Drohbriefe "NSU 2.0": Bayerischer Ex-Polizist verdächtig

27.7.2020, 16:38 Uhr
Ein Demonstrantin hält während einer Kundgebung in der Wiesbadener Innenstadt ein Plakat mit der Aufschrift "Solidarität mit den Betroffenen des NSU 2.0". Anlass der Protestaktion war eine Sitzung des Landtags-Innenausschusses zu der Affäre um rechtsextreme Drohschreiben. 

© Arne Dedert, dpa Ein Demonstrantin hält während einer Kundgebung in der Wiesbadener Innenstadt ein Plakat mit der Aufschrift "Solidarität mit den Betroffenen des NSU 2.0". Anlass der Protestaktion war eine Sitzung des Landtags-Innenausschusses zu der Affäre um rechtsextreme Drohschreiben. 

Bereits am Freitag hatten Mitarbeiter des hessischen Landeskriminalamtes und der bayerischen Polizei eine Wohnung in Landshut durchsucht und einen 63 Jahre alten ehemaligen Polizeibeamten und seine Frau festgenommen. Der Mann war nach Auskunft von Frankfurts Oberstaatsanwältin Nadja Niesen bereits in der Vergangenheit wegen rechtsmotivierter Straftaten aufgefallen. Ob es sich dabei um den Mann handelt, der als Autor unter dem Pseudonym "Prinz Eugen" auch für ein neu-rechtes Internetportal schreibt, wollte die Oberstaatsanwältin auf Anfrage von nordbayern.de weder bestätigen noch dementieren.

Verdächtige sind wieder frei

Der Ex-Polizist und seine Frau stehen nach Angaben der Ermittlungsbehörde in Verdacht, mehrere E-Mails mit "beleidigenden, volksverhetzenden und drohenden Inhalten" an Bundestagsabgeordnete und andere Politiker sowie an Künstler verschickt zu haben. Das Ehepaar befindet sich aber wieder auf freiem Fuß, da die Voraussetzungen für einen Haftbefehl nicht gegeben waren, heißt es in Frankfurt.

Die Frankfurter Rechtsanwältin Seda Basay-Yildiz erhielt als erste eine anonyme Todesdrohung, gekennzeichnet mit "NSU 2.0". Sie hat im NSU-Prozess um Beate Zschäpe die Witwe des in Nürnberg getöteten Blumenhändlers Enver Simsek vertreten.

Die Frankfurter Rechtsanwältin Seda Basay-Yildiz erhielt als erste eine anonyme Todesdrohung, gekennzeichnet mit "NSU 2.0". Sie hat im NSU-Prozess um Beate Zschäpe die Witwe des in Nürnberg getöteten Blumenhändlers Enver Simsek vertreten. © Boris Roessler

Derweil werden nun die sichergestellten Datenträger ausgewertet. Es laufen weitere Ermittlungen gegen die beiden wegen des Verdachts der Bedrohung, der Volksverhetzung, der verfassungsfeindlichen Verunglimpfung von Verfassungsorganen sowie der Beleidigung.

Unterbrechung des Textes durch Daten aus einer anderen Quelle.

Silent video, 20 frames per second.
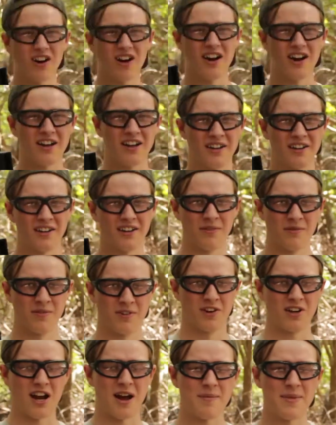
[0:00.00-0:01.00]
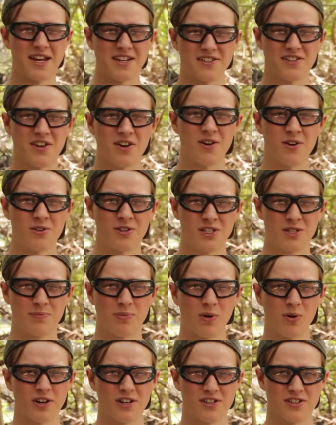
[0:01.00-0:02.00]
on Combat Zone
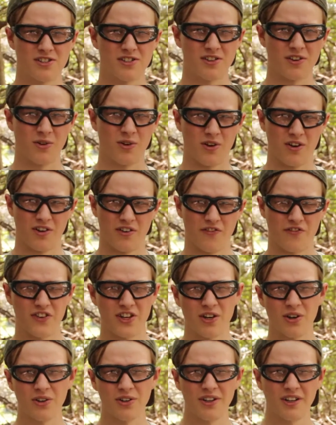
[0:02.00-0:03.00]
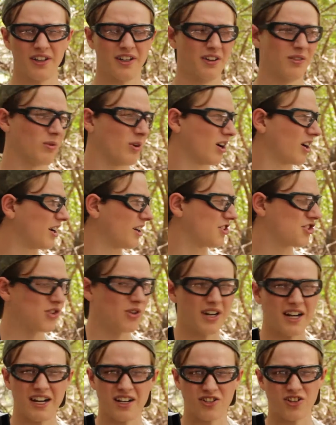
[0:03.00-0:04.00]
Sports field. We're gonna
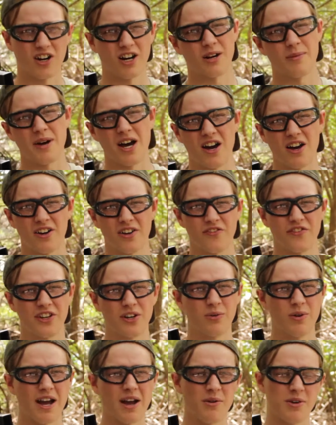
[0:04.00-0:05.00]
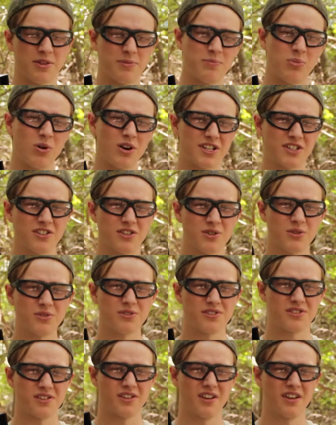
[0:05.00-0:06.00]
shoot at a target about 100 feet away with
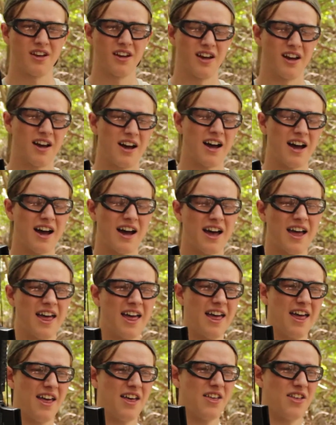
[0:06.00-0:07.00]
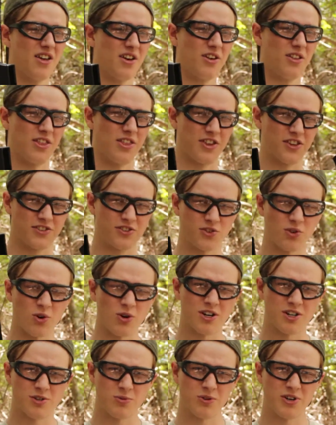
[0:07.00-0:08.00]
.2s. The
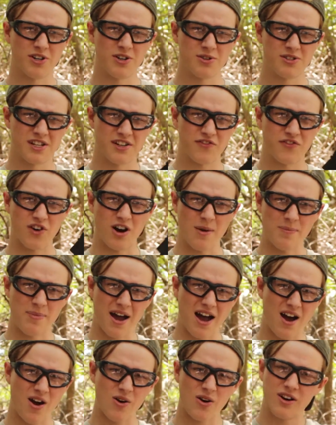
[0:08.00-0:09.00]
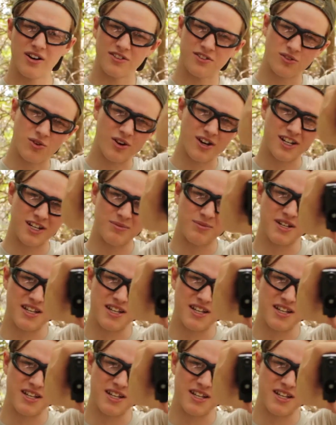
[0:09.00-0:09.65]
source we're using for our power is going to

Weitere Verdächtige gebe es derzeit nicht, sagte Oberstaatsanwältin Niesen gegenüber unserer Redaktion. Jedoch sind seit Sommer 2018 rund 80 Drohmails versendet worden. Ob hinter all den brutalen schreiben das Landshuter Paar steckt, ist derzeit unklar. Zunächst ging eine Todesdrohung an die Frankfurter Rechtsanwältin Seda Basay-Yildiz, die eine Opferfamilie im NSU-Prozess vertreten hatte. Auch andere Opferanwälte, die hessische Linken-Politikerin Janine Wissler und die Kabarettistin Idil Baydar erhielten solche anonymen Mails. In mindestens drei Fällen wurden die persönlichen Daten der Betroffenen, die nicht öffentlich zugänglich sind, kurz vorher von Frankfurter Polizeicomputern abgerufen. Seitdem wird in Hessen in Polizeikreisen ermittelt.

Rechtsextreme Polizeichats

Auch die Grünen-Spitzenpolitiker Katrin Göring-Eckardt, Renate Künast und Anton Hofreiter wurden mit Schreiben, die den Absender "NSU 2.0" tragen, bedroht. Im Zuge der Ermittlungen flog eine hessische Polizei-Chatgruppe auf, die rechtsextremistische Inhalte propagiert haben soll. Mitte Juli war der hessische Landespolizeipräsident Udo Münch (64) im Zuge der Affäre zurückgetreten. Münch hatte sich vorgeworfen, Informationen über die Datenabfrage aus dem Polizeicomputer nicht rechtzeitig weitergegeben zu haben.